While mental illness and alcoholism among whites were linked to Trump support, these problems were almost entirely unrelated to poverty and economic desperation. My examination of the 2016 Atlantic/PRRI poll finds that, for whites with depression, whites suffering from alcoholism, and whites facing drug addiction problems, none of these groups were statistically more likely to be economically disadvantaged. Which is to say that none of the three were more likely to report lower incomes, on average, compared to respondents who did not face these problems. This is where the 2016 “Trump as hero of the downtrodden” narrative unravels. These results make it clear that there’s little reason to think that economic desperation is a unique contributor to depression or to drug abuse, or to think that economic disadvantage is indirectly fueling Trump support.
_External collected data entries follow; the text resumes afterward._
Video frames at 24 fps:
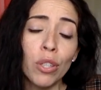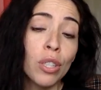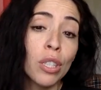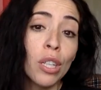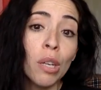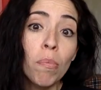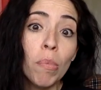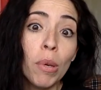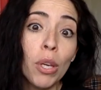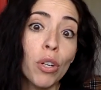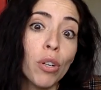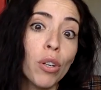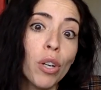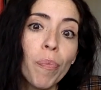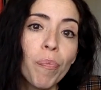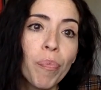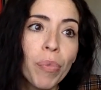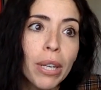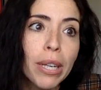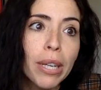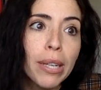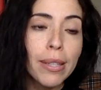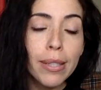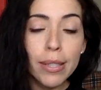This can be your
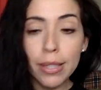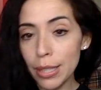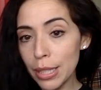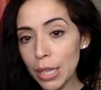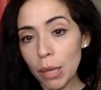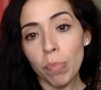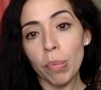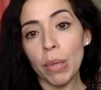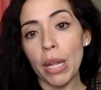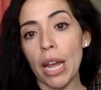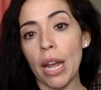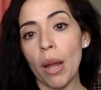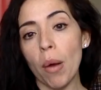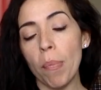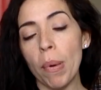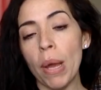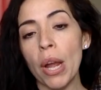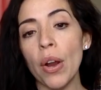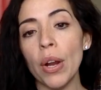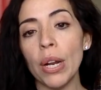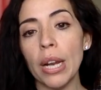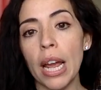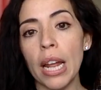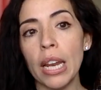sibling, a
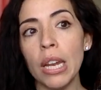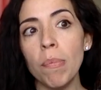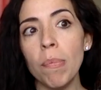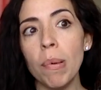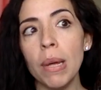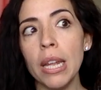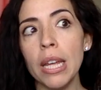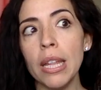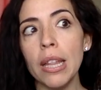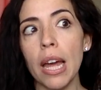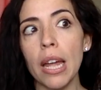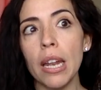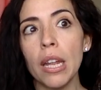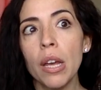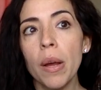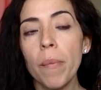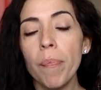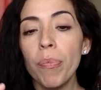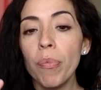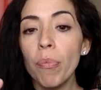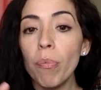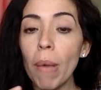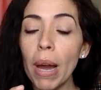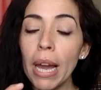parent, anybody that
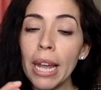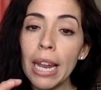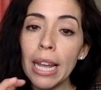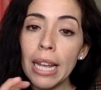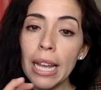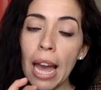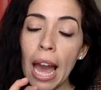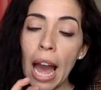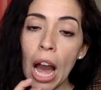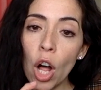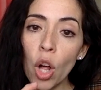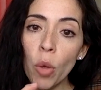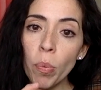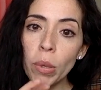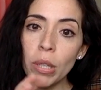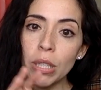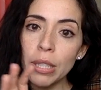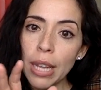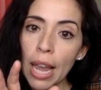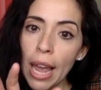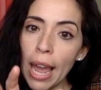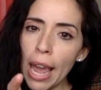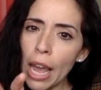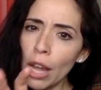might help you
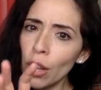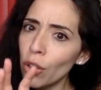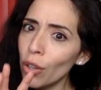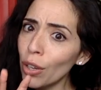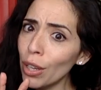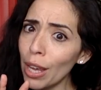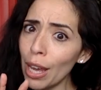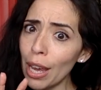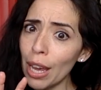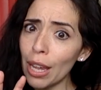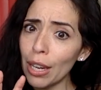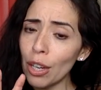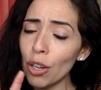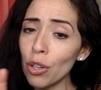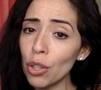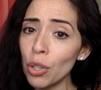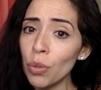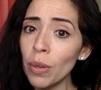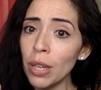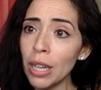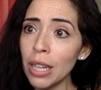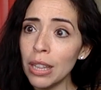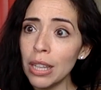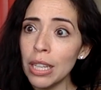say, hey, look it, you're
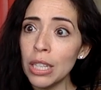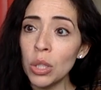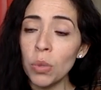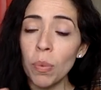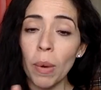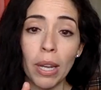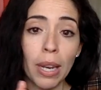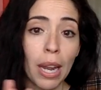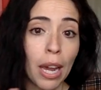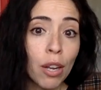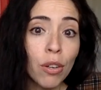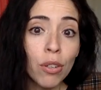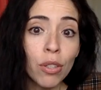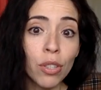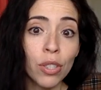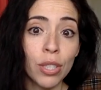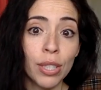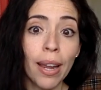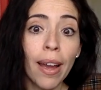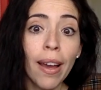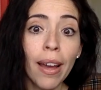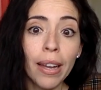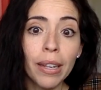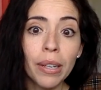doing it this way and I
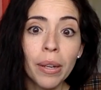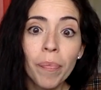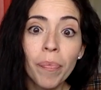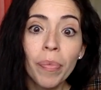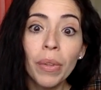understand.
The central lesson from these findings is that we should be careful not to fall into classist attacks on the poor, which pathologize the less fortunate as uniquely suffering from mental illness and drug abuse. There’s little reason to link these factors, considering the failure to identify a relationship between mental illness, drug abuse, and income. Americans of all economic stripes deal with issues of drug addiction and mental illness; these problems are not unique to the poor. A closer analysis of the Atlantic/PRRI poll finds that between 3 to 6 percent of white respondents cited struggles with drug abuse, depending on the specific income group in the survey. Between 3 to 9 percent of whites cited problems with alcoholism, while 16 to 25 percent of whites cited struggles with depression. But in none of these three metrics was income a significant predictor of drug and mental health struggles, controlling for respondents’ race, gender, political party, ideology, age, and education.
It’s become commonplace in U.S. political rhetoric to depict the Trump administration as a champion of the poor, disadvantaged, and dispossessed. This myth originates from Trump himself, who popularized the tall tale that one of the wealthiest plutocrats in American history could somehow be trusted to fight for the interests of the poor and marginalized. American journalists have endlessly reinforced the myth of Trump as a working-class hero, which is unsurprising considering the long-documented official source bias in the news. But there’s no reason that Americans should embrace this propaganda any longer. The president has shown little interest in helping the poor and vulnerable. There’s no reason to think this will change moving forward with an administration that’s consistently devoted itself to plutocratic politics.